The only RedNote scraper you need. Search posts, extract user content, download videos, scrape comments, and get profile data — all in one reliable Actor. Clean JSON output, fast, and actually works.
All notable changes to the RedNote (Xiaohongshu) Scraper Actor.
[2.1] — 2026-05-14 (rc2)
Speed-focused release. Cuts in-actor scrape time for multi-URL modes by 50-80%; cuts single-URL search wall-clock by ~46%. No schema changes; one new optional input field added (networkCapture).
Added
networkCapture input (default true). Listens to xiaohongshu.com API responses during page load and pulls JSON data out of the wire directly, instead of waiting for Vue to hydrate and parsing state. Falls back to v2.0 state/DOM extraction automatically when capture finds nothing. Disable only for debugging.
src/response_capture.py. ResponseCapture class — a per-page response listener that buckets JSON payloads by shape (search feed / user notes / note detail / comments / user profile) without hard-coding endpoint paths in user-facing code.
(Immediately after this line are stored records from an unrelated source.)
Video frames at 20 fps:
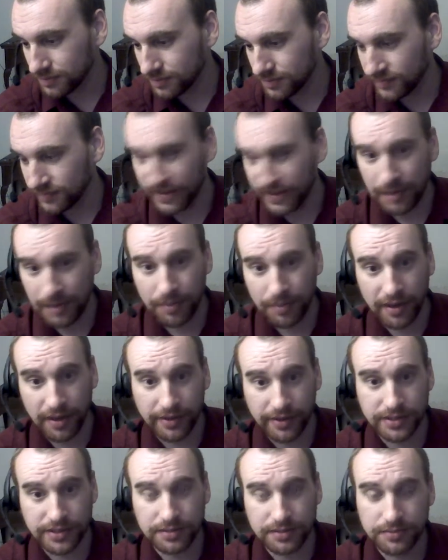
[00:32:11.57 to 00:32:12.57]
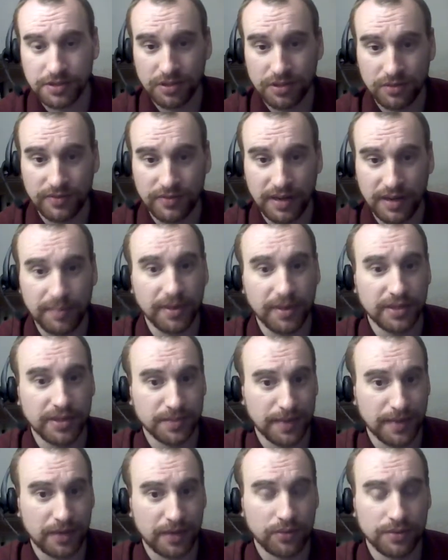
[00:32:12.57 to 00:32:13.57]
Vampires. You can do vampires
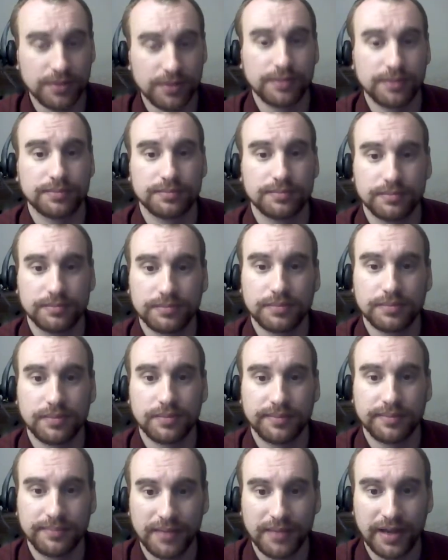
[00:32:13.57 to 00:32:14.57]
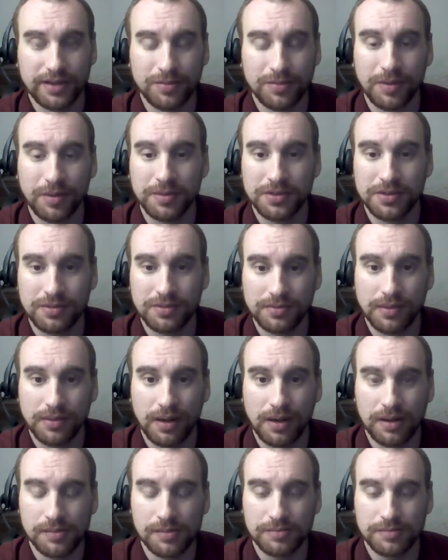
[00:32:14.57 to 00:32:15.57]
backwards. I could probably do.
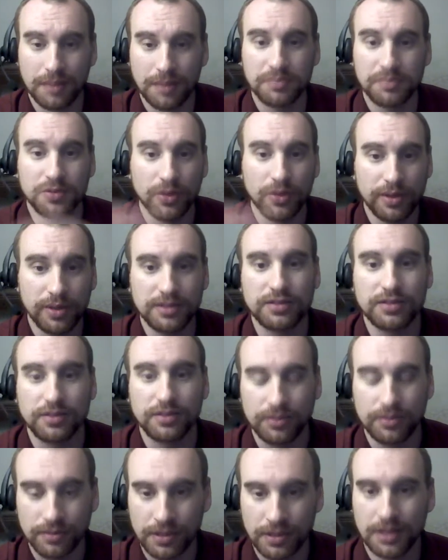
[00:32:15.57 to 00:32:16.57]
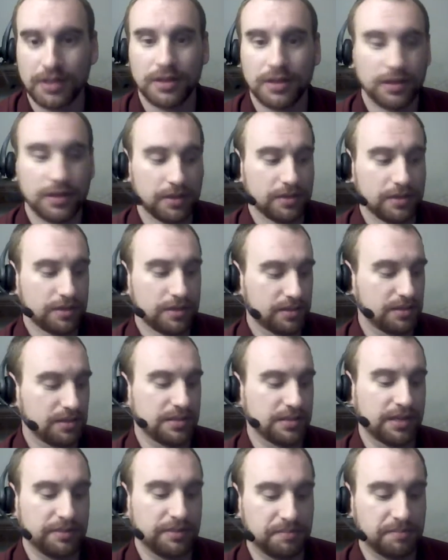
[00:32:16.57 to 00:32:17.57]
I'm going to, because
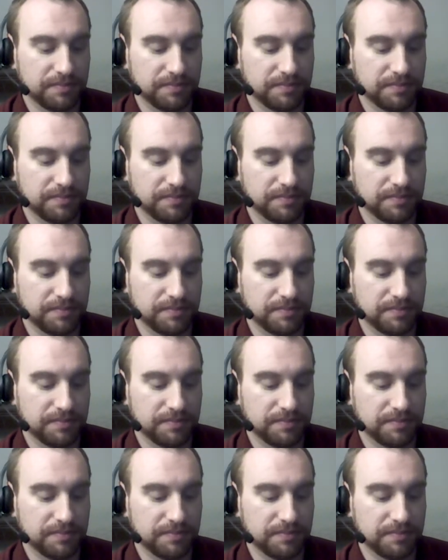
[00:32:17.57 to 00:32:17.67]
I've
Phase B URL-chunked workers in post_details, comments, video. Instead of one page per URL, N workers (N = concurrency) each hold one page for an entire chunk of URLs and navigate between them via page.goto(). Saves the ~500-800ms page-create overhead per URL after the first one in each chunk.
Changed
BrowserPool.page() now yields (page, capture) instead of page. Single-page modes receive both; multi-URL modes get the pool and acquire their own pages internally.
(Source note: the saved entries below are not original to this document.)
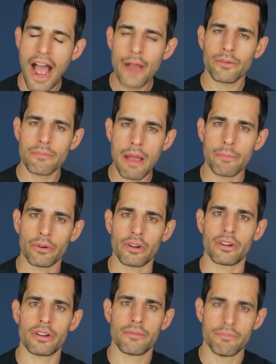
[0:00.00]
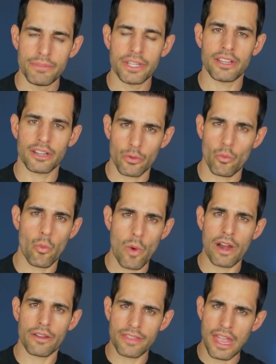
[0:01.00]
i remember being
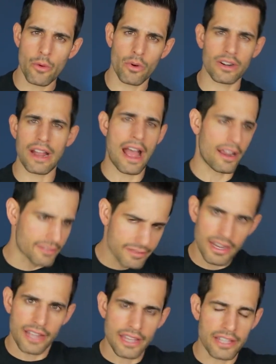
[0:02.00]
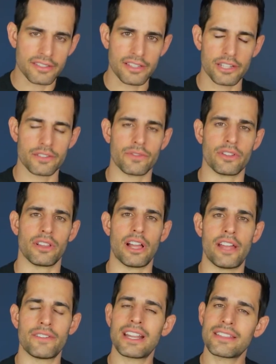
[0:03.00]
where they were at at that stage of their
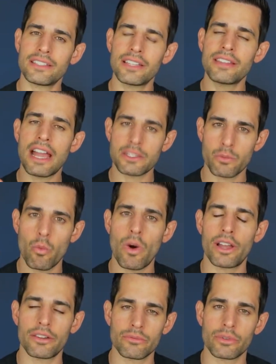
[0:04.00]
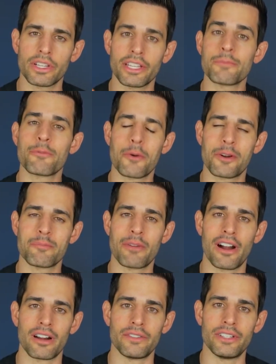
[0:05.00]
life and i think that that's one really important
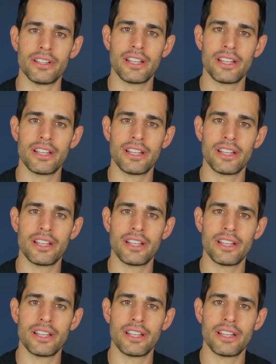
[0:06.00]
part of it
Tightened waits (Phase C). wait_for_selector reduced from 15000ms → 8000ms in navigate_and_wait and per-mode waiters. random_delay magnitudes halved across most call sites. wait_for_function for state hydration reduced from 8000ms → 5000ms in post_details, from 10000ms → 6000ms in user_posts and profile.
Mode runners (search, user_posts, post_details, comments, video, profile) now consult ResponseCapture first and fall back to Vue state / DOM only when capture finds nothing. The dual-path design preserves v2.0 reliability while making the common case faster.
Diagnostic logging. Each mode emits a fast_path=N, slow_path=M line so we can audit which path is winning in production.
Phase D (parallel pagination) — not shipped
RedNote search uses a single endless-scroll feed; pagination is JS-driven via signed API calls. Constructing parallel &page=N URLs against /search_result returns page 1 every time — the param is ignored. Replicating the JS pagination would require the same signed-request reverse engineering that v2.x forbids. The practical concurrency win for high-volume search workloads is multiple distinct queries in separate runs. Note documented in src/modes/search.py docstring.
Phase E (JS disable for liteMode) — not shipped
The in-page JS is what (a) populates window.__INITIAL_STATE__, (b) triggers the data-bearing API requests our v2.1 capture listens for, and (c) responds to anti-bot fingerprint probes. Blocking resource_type == "script" leaves a static HTML shell with no extractable data through any path. Classifying "essential vs non-essential" scripts ahead of time requires the forbidden RE. liteMode already saves on the post-extraction formatting work and skips the comment scroll loop; that's the realistic ceiling without breaking extraction. Note documented in src/resource_blocker.py.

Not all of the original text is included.